Yes, your editor friend found her way back to her fiction.
Oh, I’ve done this off and on over the past couple of years. I’ll start to work on something, start to write — I have a whole other project I’ve played with, off and on, for awhile now — and then get distracted or overwhelmed or just plain worn out. Staring at a screen all day doesn’t exactly make me want to stare at a screen all evening. Playing with other people’s words doesn’t exactly inspire me to turn off that editor part of my brain and do the sort of crappy first draft that’s necessary for my own writing process. Running the kids from activity to activity doesn’t exactly… You get the idea. It’s a full life I lead. It’s a good life and I’m happier than I’ve been in a long time.
But I’d be happier if I was writing, creating, letting characters run amok in my brain instead of it being full of the daily struggles of worrying about taking care of a house and two kids and myself and a business and all the other stresses of life. In that vein, I had it easier in the old incarnation of my life. And yes, the further away I get from the old incarnation, as I fix the problems I was left to discover, the more relieved I am that life took such a drastic turn.

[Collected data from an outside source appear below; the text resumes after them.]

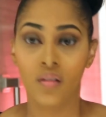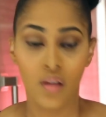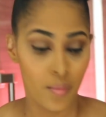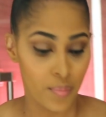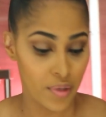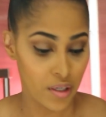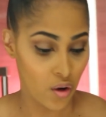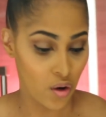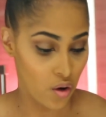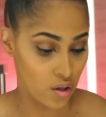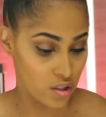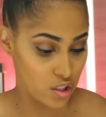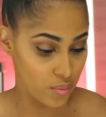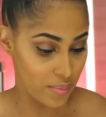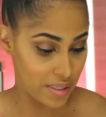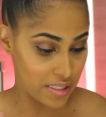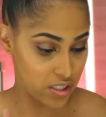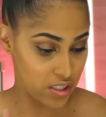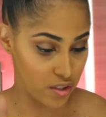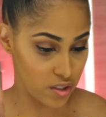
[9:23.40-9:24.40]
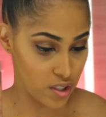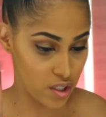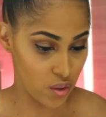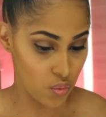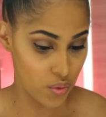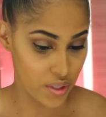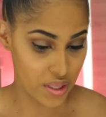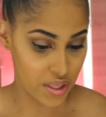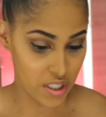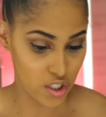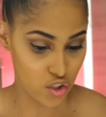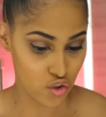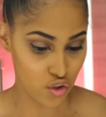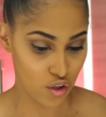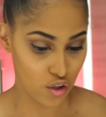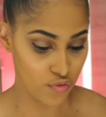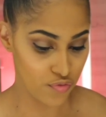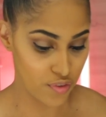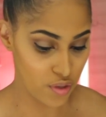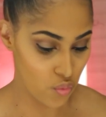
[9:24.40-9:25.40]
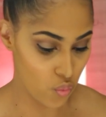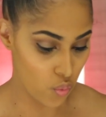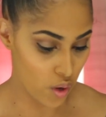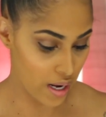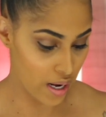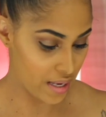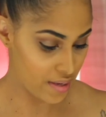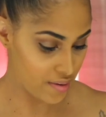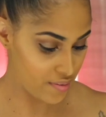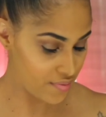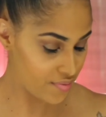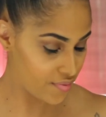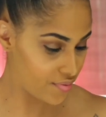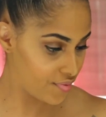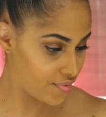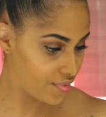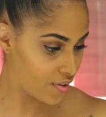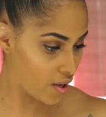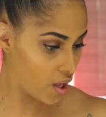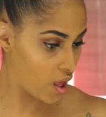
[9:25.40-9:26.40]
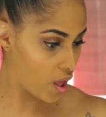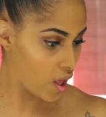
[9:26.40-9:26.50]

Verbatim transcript: I'm gonna go into my tear duct with the Trophy Wife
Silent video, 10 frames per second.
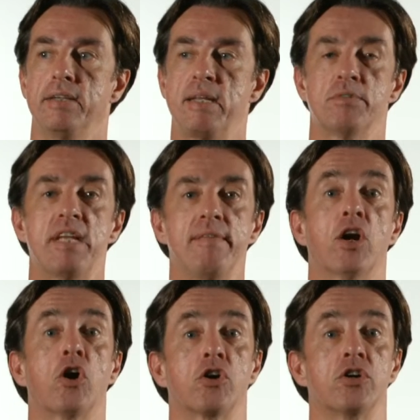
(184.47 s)
his name was
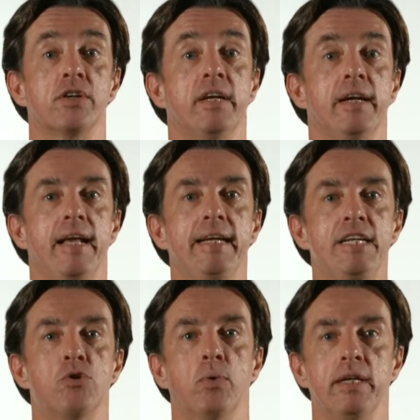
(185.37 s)
david hurn and
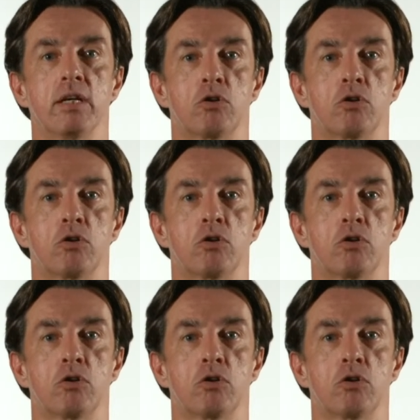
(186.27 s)
he joined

I do miss writing. I miss my characters. And heck yeah, I miss those royalty statements. Even though I love editing with a passion I thought I’d never feel, it is an engagement with a book in a different way than when I’m engaging as the writer. The book I’m editing right now blows me away with its vision and creativity — as do they all, but this one in particular makes me shake my head in amazement at the quality of the ideas and the ability of the author to go to these places. There are many times a day when I sit back and envy and admire my authors and their storytelling abilities.
At some point, I’ll find that elusive balance between editing all day — the challenge of seeking out weaknesses and trying to build a better infrastructure, better word choice, better sentence structure, deeper characterization — and my own writing — that head rush of watching characters do what I wasn’t expecting, the lip-pursing moments when I fight for the right word or idea.
But for now, like so many of my clients, I struggle. And I remind them that I feel their pain even as I put them first. Not just because it pays my bills. But because it fulfills me in a way writing can’t.
Just as writing fulfills me in a way editing can’t.